Until we do it again, Vaya con Dios. Where do you want to ride this fall, and who’s in?


  1. Art Zeitz

    Great recap by new officer Mike McCrary. It was a great time with almost perfect conditions, save for more wind than ideal. Often the case out there. Especially nice to have the new members along.

    One takeaway for me was the aversion so many have to I-10. Yes, I prefer other ways and almost always use them on the outbound leg, the trip’s Honeymoon. But so often on the return leg our mind is already home and we just want to get the rest of us there ASAP. I would submit that, in this situation, opting to avoid I-10 between Ft. Davis (or anywhere in the TransPecos) and the Austin area is akin to choosing connecting flights over the direct one. Especially the section from Ft. Stockton to Junction, where it benefits many to angle north or south. Granted, having a specific goal like Seminole Canyon–Olie and Mary, bet it was great–is different.
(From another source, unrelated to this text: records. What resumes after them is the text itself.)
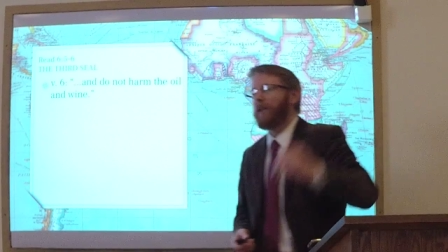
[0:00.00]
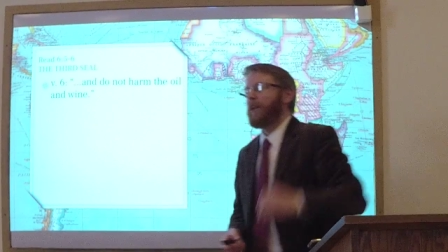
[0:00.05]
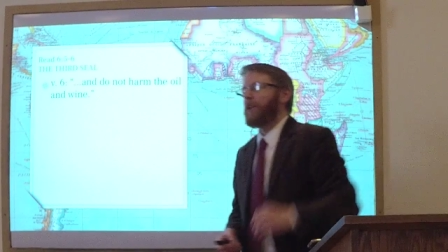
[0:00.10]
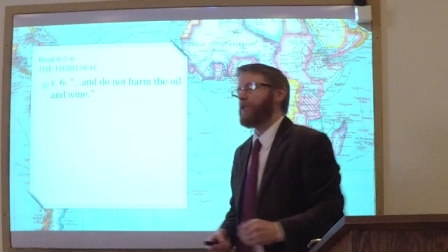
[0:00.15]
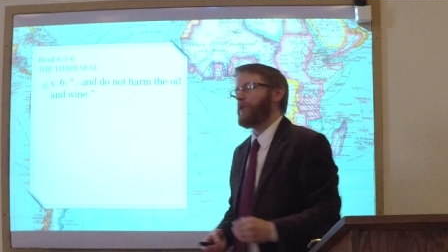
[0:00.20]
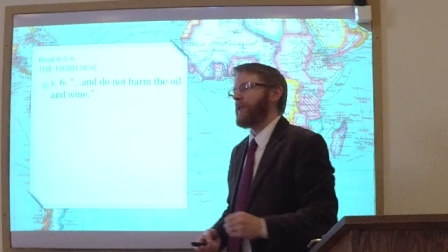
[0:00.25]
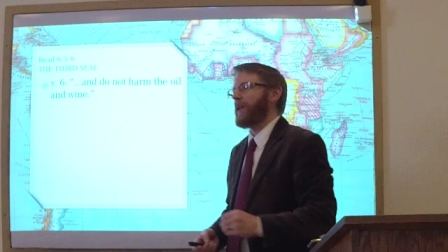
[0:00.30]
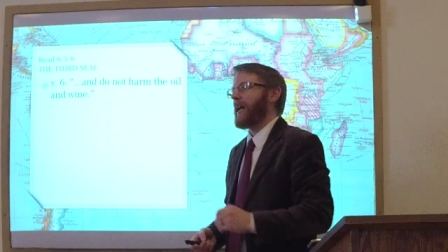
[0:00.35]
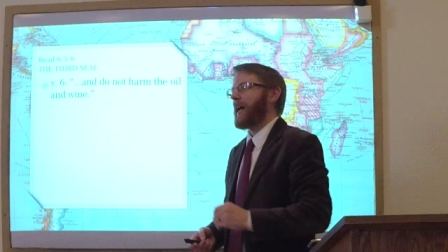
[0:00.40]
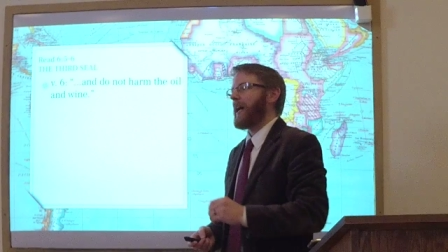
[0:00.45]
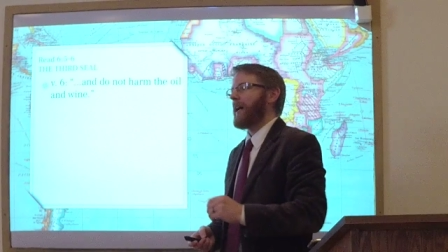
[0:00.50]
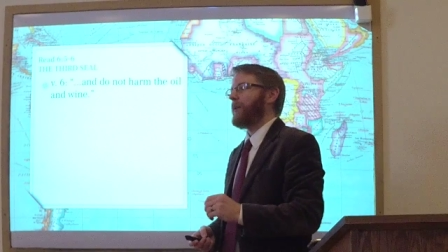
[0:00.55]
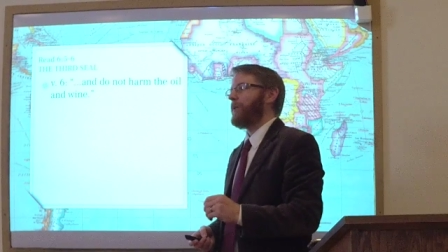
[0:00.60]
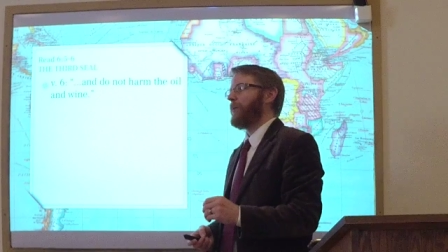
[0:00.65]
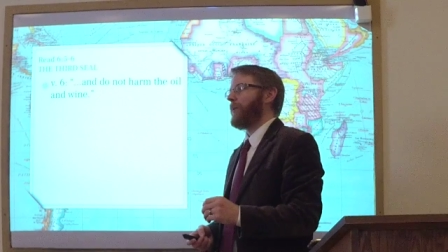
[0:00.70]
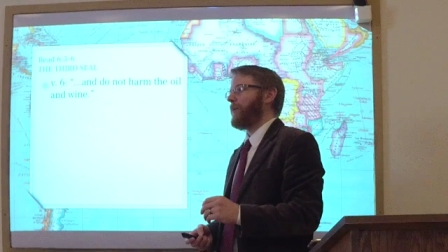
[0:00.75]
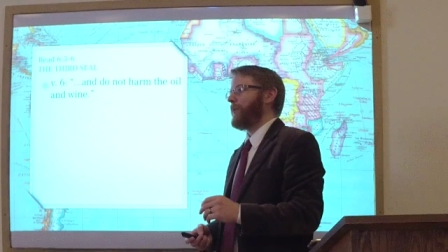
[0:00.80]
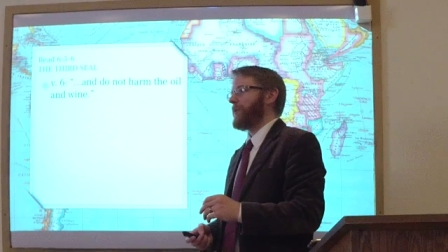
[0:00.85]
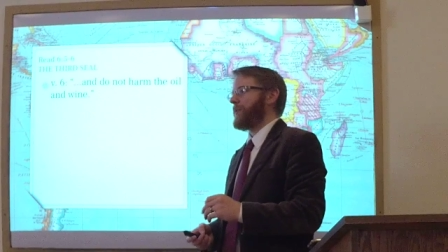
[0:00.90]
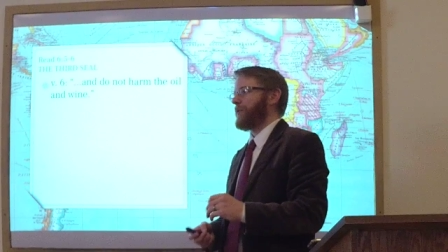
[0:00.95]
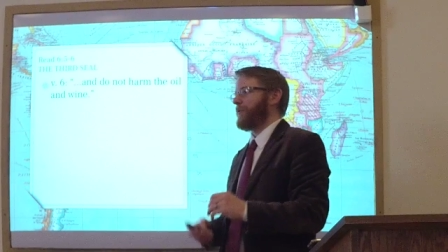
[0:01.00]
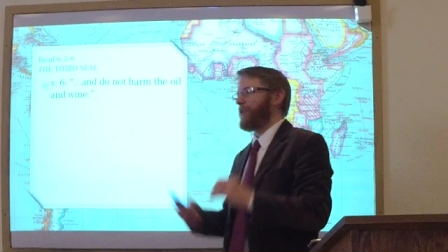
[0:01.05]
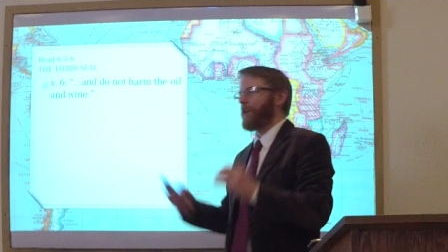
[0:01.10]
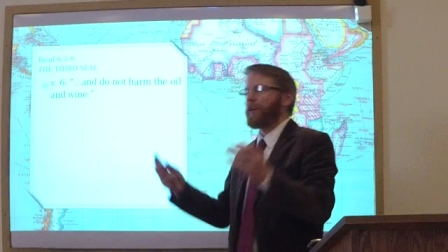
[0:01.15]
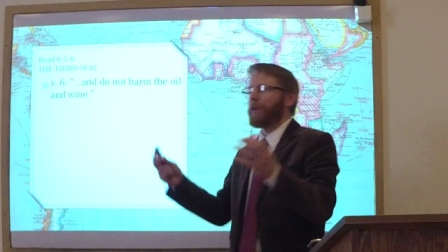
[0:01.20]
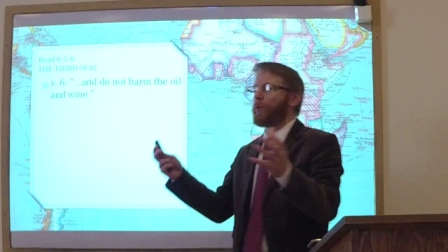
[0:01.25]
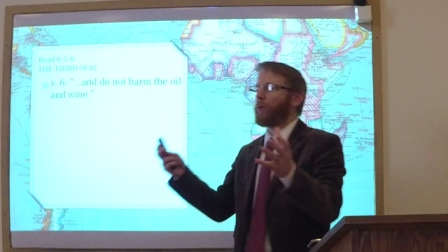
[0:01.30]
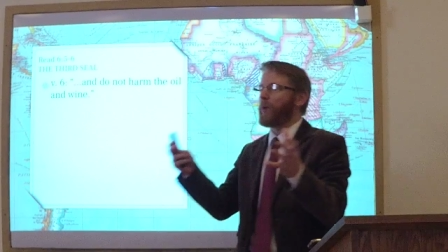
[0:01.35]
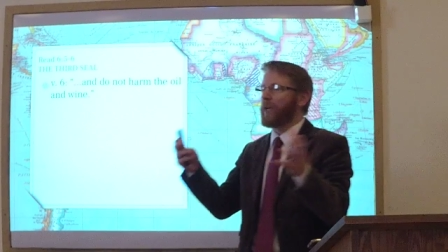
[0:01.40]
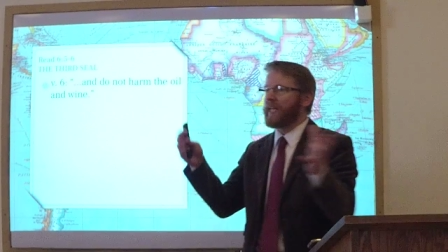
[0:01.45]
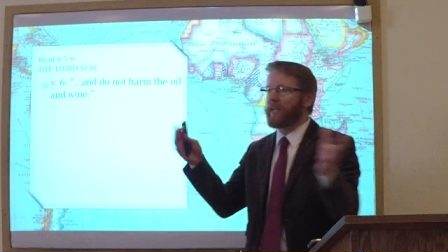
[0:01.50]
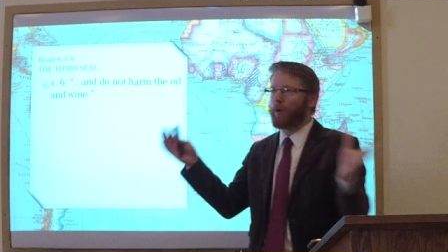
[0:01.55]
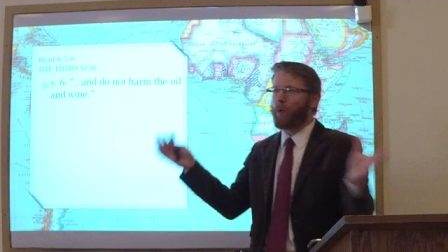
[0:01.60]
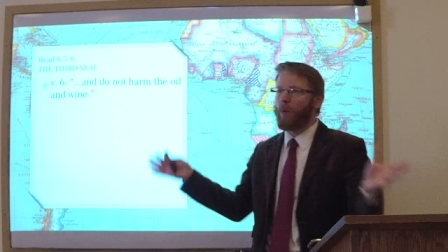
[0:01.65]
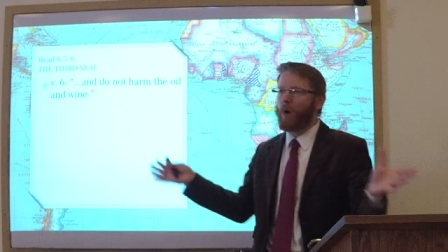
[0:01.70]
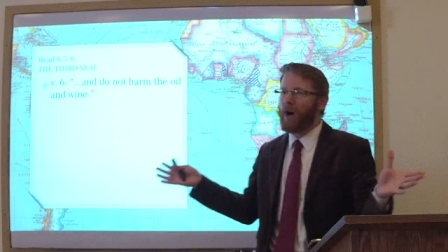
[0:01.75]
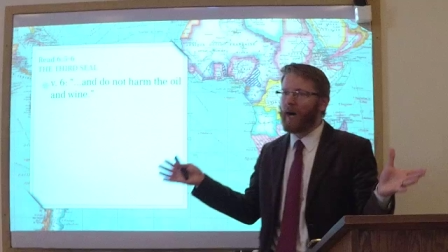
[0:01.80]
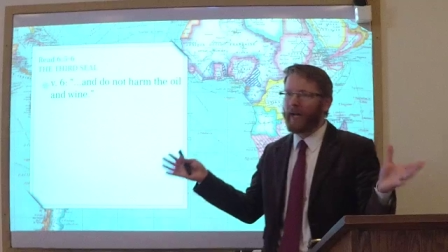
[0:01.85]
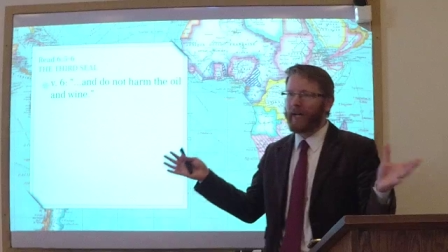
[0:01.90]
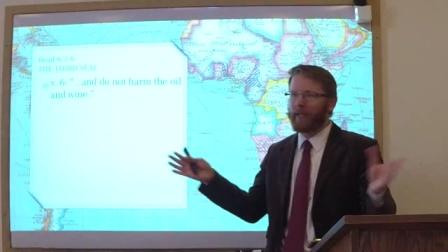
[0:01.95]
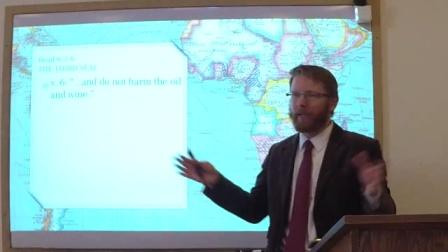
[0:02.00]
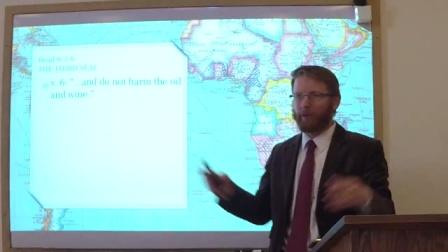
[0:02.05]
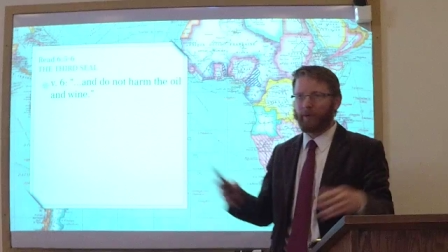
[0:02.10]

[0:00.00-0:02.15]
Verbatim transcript: So they had what was a very weak wine.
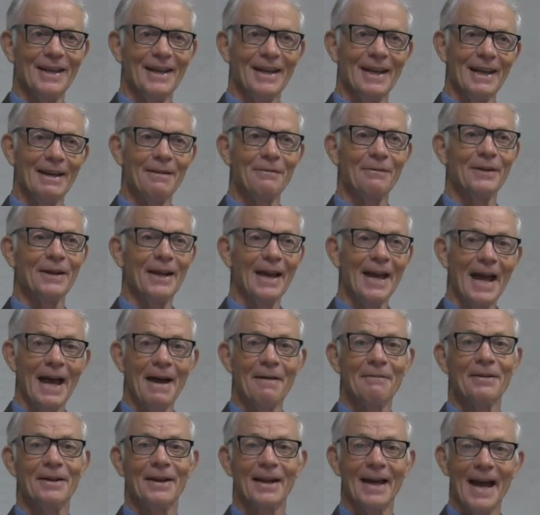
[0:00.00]
Even
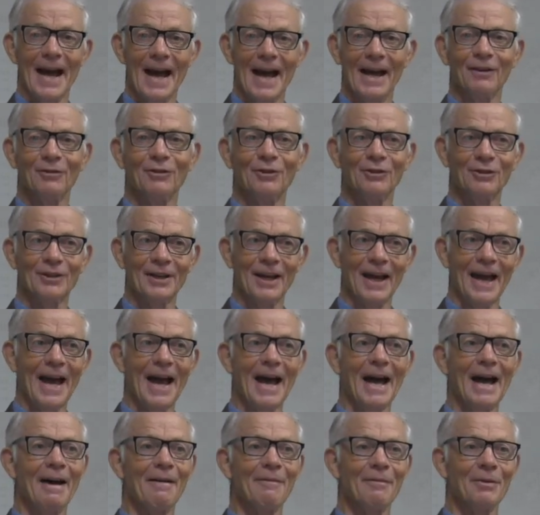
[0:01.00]
heaven has to
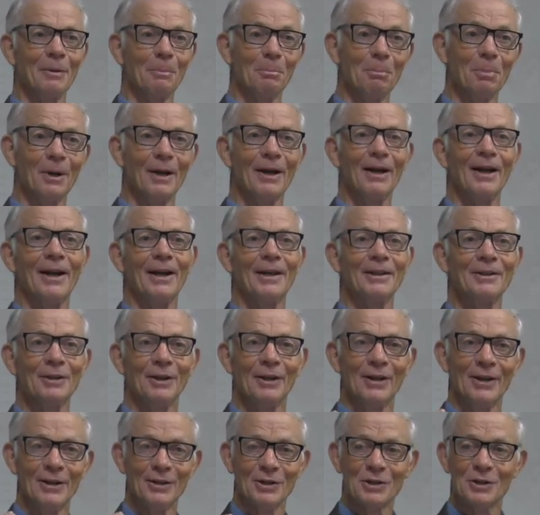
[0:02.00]
have the blood
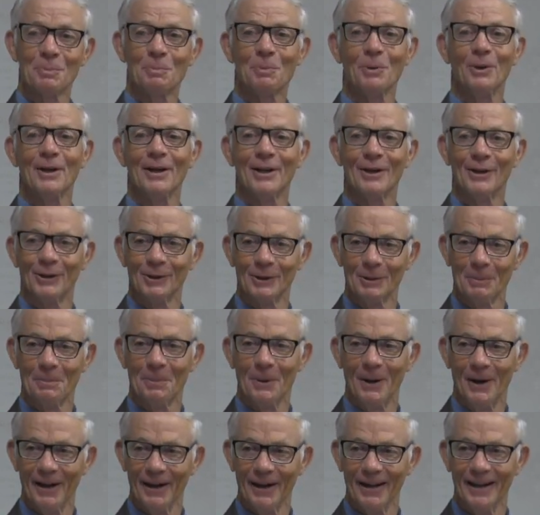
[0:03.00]
sprinkled
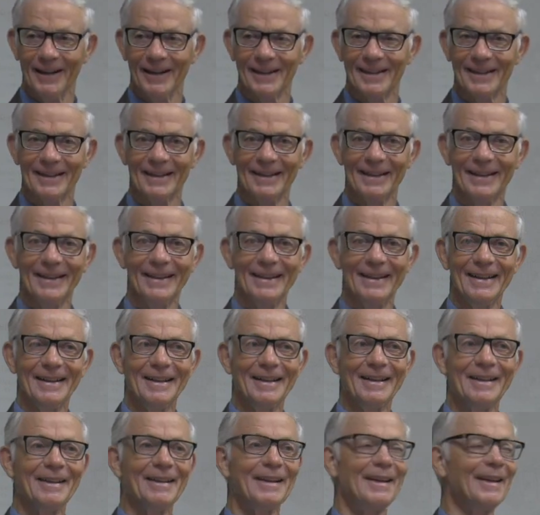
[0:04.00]
upon it
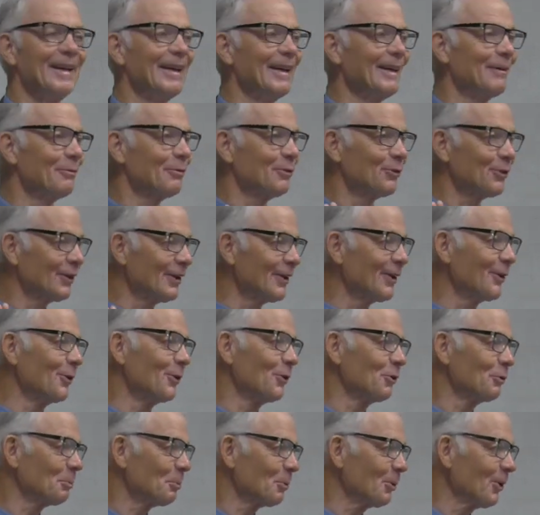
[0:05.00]
if
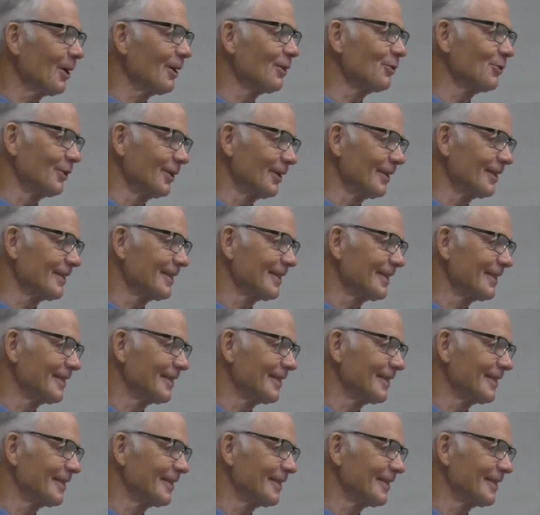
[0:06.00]
sinners present.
    Prettier than most, this section of superslab ain’t so bad. It’s fun to have mile markers and do calculations in one’s head to occupy the mind. The sublime time/distance carousel. No connections, straight through.

  2. Mike McCrary

    Art, spot on…to a degree! It’s pretty easy to “tolerate” I-10 if there’s no howling crosswind, the weather is otherwise pleasant, it’s a Sunday (in particular) with its greatly lessened truck traffic, and you’ve got nothing better to do than hightail it home and square off your tires. Like my recent return from Baja.

    However, the ideal I-10 conditions don’t always prevail, thus “the road less traveled” has its attraction.